One of the fundamental tasks in science and other disciplines is using a sample of data to understand aspects of a larger population. The conclusions made about that population use a method referred to as statistical inference. Although seemingly backwards, the logic behind statistical inference is to reject a research claim which is not of interest (thereby validating the claim of interest). For example, in order to show that one diet is better than the other, you first reject the idea that the two diets are equally effective at causing weight loss.
Statistical inference plays a role in many different data analyses (including the linear models you’ve seen in previous tutorials). In this tutorial, we introduce the idea of a p-value which can be thought of as the degree of disagreement between the data and the research claim.
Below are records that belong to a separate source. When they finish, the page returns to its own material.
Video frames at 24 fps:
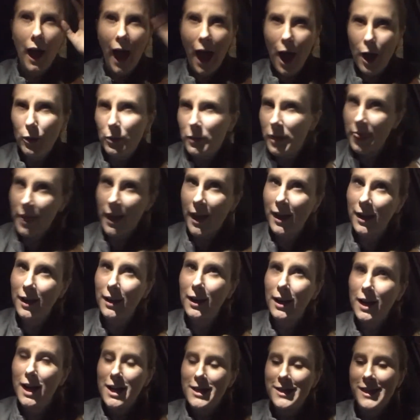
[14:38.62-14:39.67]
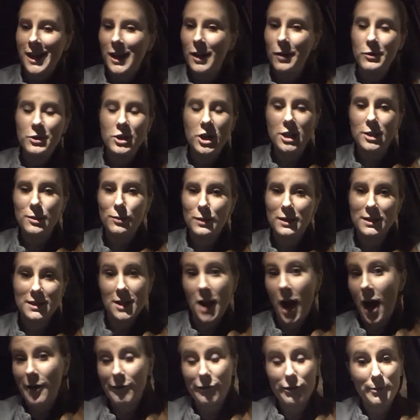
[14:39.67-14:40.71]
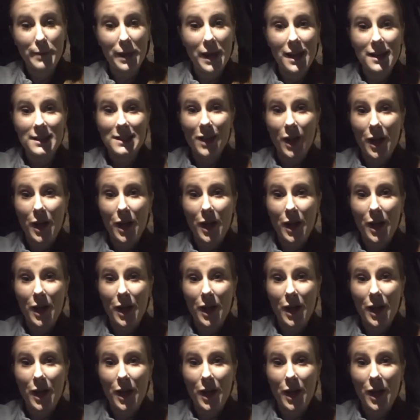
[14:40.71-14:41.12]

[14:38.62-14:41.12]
out there that it was not for me.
We also introduce confidence intervals which provide a range of plausible values for the measure of interest (e.g., the number of additional pounds lost, on average, for the first diet as compared to the second diet).
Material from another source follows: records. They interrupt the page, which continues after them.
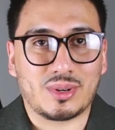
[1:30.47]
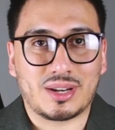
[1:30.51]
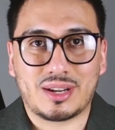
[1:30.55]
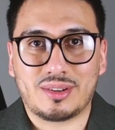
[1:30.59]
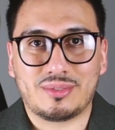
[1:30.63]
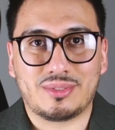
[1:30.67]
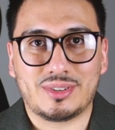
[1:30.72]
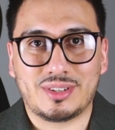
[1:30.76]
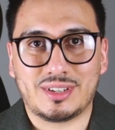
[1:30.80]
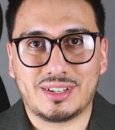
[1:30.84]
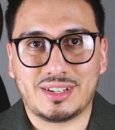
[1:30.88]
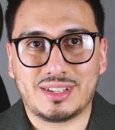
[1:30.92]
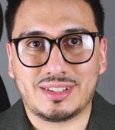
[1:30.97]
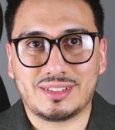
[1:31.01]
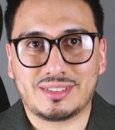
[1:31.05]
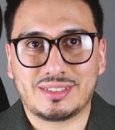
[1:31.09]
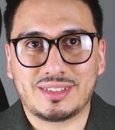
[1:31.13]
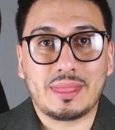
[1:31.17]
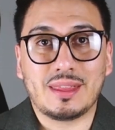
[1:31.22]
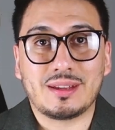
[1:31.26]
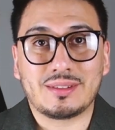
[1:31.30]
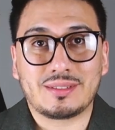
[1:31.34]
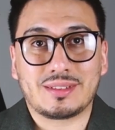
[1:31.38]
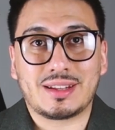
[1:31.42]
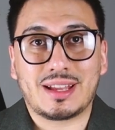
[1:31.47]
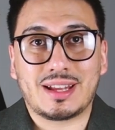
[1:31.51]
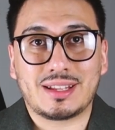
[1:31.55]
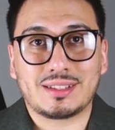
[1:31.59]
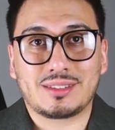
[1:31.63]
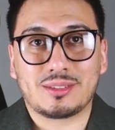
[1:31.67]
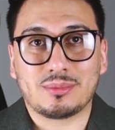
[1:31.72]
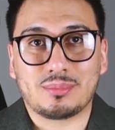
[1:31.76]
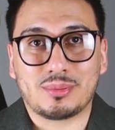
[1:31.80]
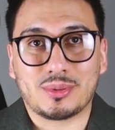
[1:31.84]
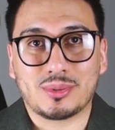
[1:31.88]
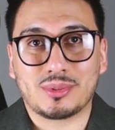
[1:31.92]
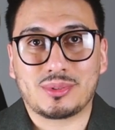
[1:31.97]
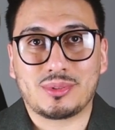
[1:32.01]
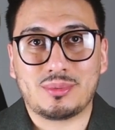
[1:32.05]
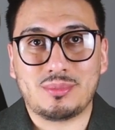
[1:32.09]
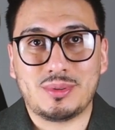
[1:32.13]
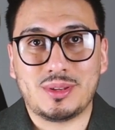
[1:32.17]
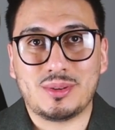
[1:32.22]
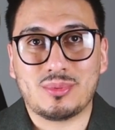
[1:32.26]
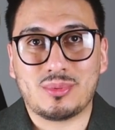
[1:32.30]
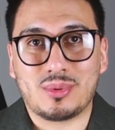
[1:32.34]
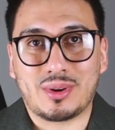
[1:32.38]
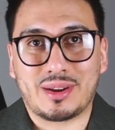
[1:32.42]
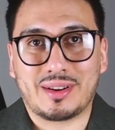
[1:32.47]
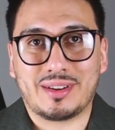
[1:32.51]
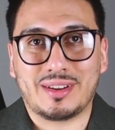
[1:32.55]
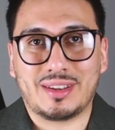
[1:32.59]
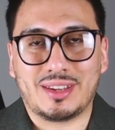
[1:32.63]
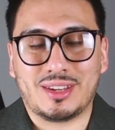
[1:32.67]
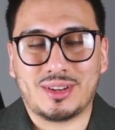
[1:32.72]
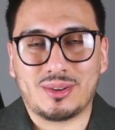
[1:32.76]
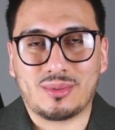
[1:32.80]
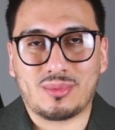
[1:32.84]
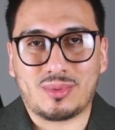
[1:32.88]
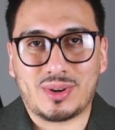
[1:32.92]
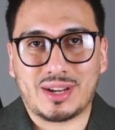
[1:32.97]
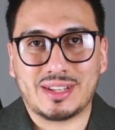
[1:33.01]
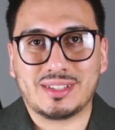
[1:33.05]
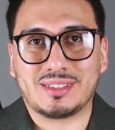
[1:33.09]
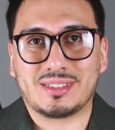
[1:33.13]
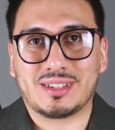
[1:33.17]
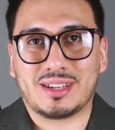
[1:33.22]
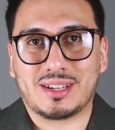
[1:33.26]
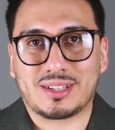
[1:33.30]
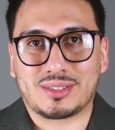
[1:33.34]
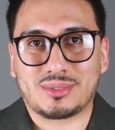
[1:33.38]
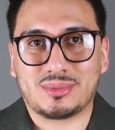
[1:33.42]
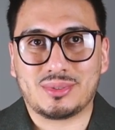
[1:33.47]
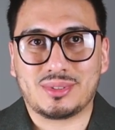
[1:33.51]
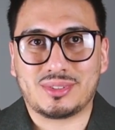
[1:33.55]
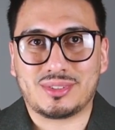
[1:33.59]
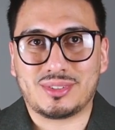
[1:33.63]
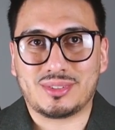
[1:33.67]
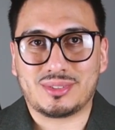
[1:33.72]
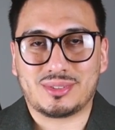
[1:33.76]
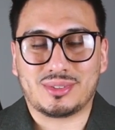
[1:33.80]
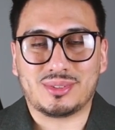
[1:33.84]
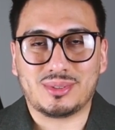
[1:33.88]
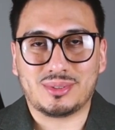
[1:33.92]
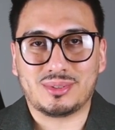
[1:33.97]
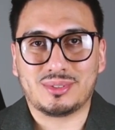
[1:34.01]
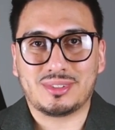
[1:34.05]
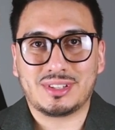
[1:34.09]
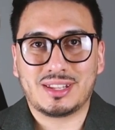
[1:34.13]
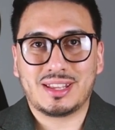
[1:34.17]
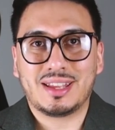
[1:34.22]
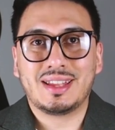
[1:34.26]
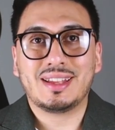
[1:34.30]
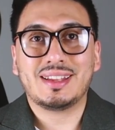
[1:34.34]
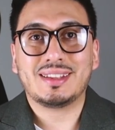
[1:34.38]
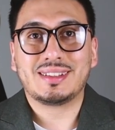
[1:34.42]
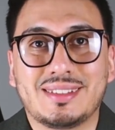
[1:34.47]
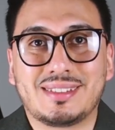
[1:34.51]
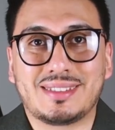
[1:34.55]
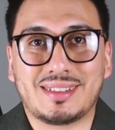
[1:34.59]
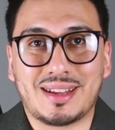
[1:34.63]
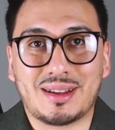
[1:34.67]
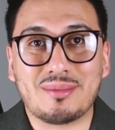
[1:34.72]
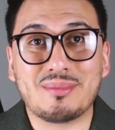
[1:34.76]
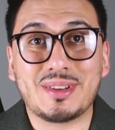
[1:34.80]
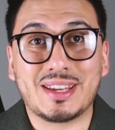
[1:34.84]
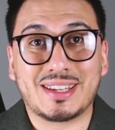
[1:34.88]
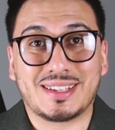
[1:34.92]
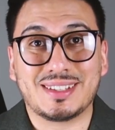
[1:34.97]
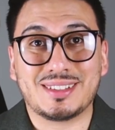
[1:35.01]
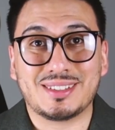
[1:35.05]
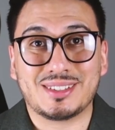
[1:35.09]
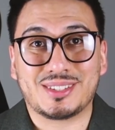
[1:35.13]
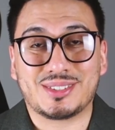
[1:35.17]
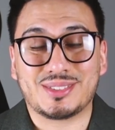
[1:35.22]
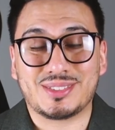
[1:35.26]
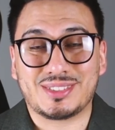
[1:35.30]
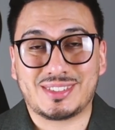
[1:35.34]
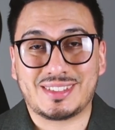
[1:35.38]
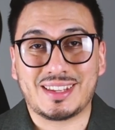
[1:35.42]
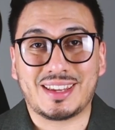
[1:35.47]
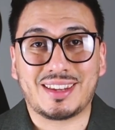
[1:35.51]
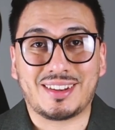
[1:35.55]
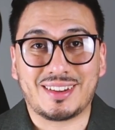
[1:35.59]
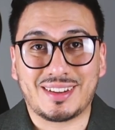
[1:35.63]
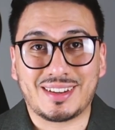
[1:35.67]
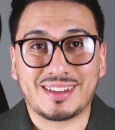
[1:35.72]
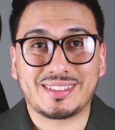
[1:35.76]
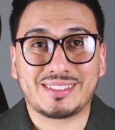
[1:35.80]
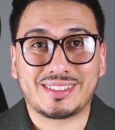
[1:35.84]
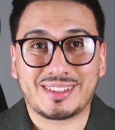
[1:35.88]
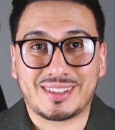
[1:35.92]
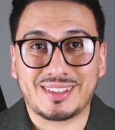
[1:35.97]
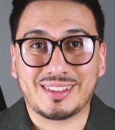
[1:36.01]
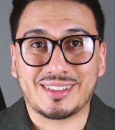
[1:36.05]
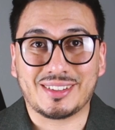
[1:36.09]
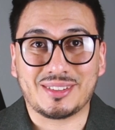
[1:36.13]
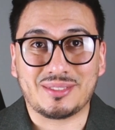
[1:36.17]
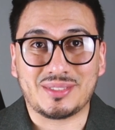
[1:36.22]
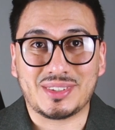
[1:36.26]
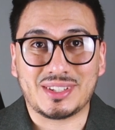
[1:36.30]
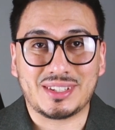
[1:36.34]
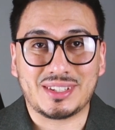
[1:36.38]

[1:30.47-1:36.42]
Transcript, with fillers: whatever it is. You're not supposed to be wearing your white socks with your suit. Stop making this mistake, you guys are killing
The fundamental principle that there is variability across different samples will be investigated in this lesson. You will be able to characterize the variability across samples as compared to the underlying population. Remember, the goal of the research is to understand the population, while the information you have comes only from a single sample of data.
Using the infer package, you will be able to work through an entire randomization test. For a given dataset and research question, you will identify hypotheses and decide whether or not it is appropriate to reject the null hypothesis in favor of the research claim of interest.
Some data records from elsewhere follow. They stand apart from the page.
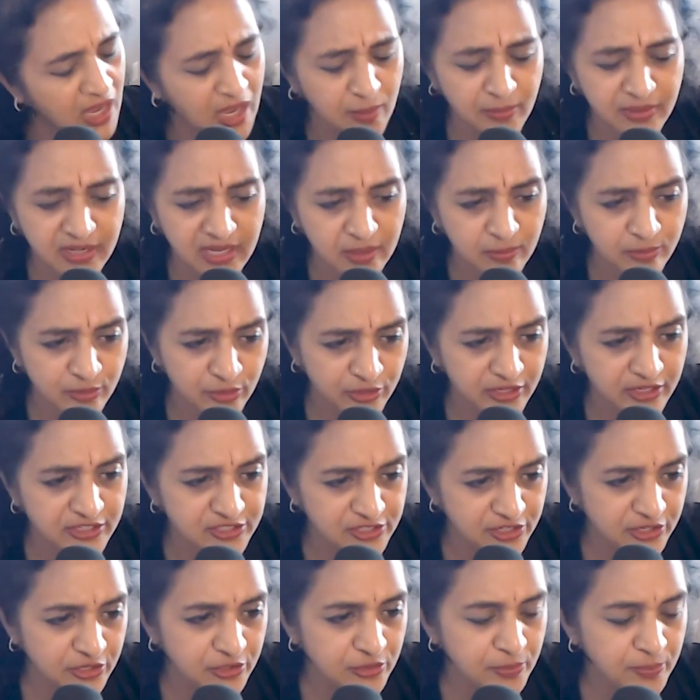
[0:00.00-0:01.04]
How many
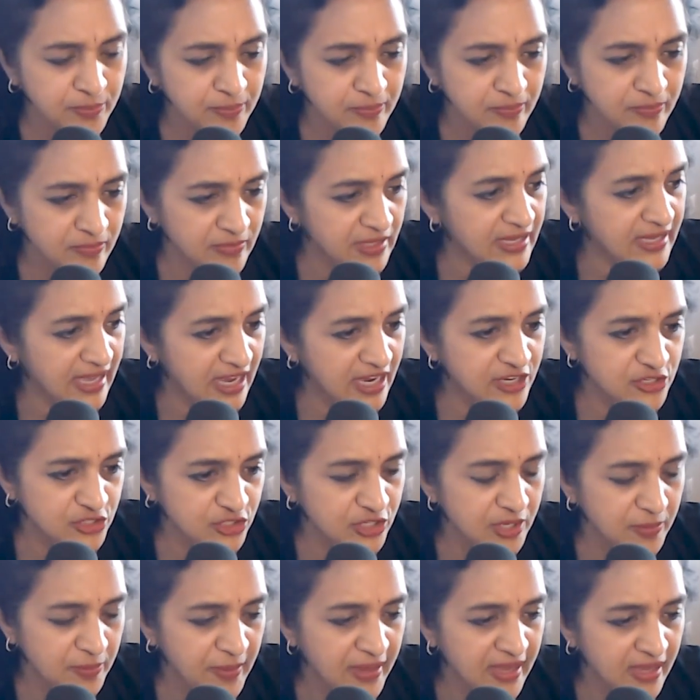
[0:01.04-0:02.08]
employees are you
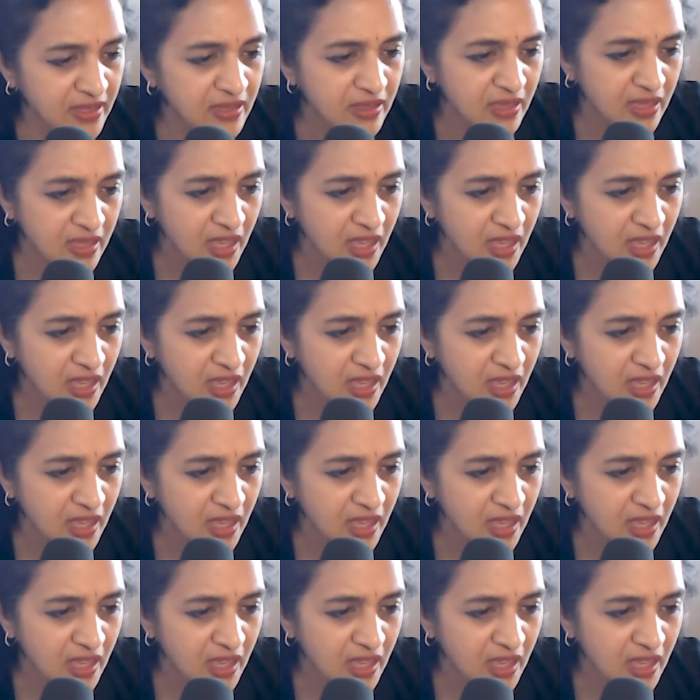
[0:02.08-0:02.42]
actually paying?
Working through another complete hypothesis test (using the infer package), you will focus on how and when false conclusions are sometimes drawn. You will learn to distinguish between a Type I error where you are confident in a claim that isn’t valid and a Type II error where you fail to conclude anything when your science is correct. Additionally, you will learn the important role that number of observations play in reducing error rates.
Additionally, using the infer package, you will learn to create confidence intervals for a single population proportion. A confidence interval will provide a range of plausible values to estimate the unknown population value. The parameter is the true unknown proportion of successes in the population, estimated using the sample proportion. Bootstrapping allows for estimation of the variability of the sample proportion which leads to an interval estimate.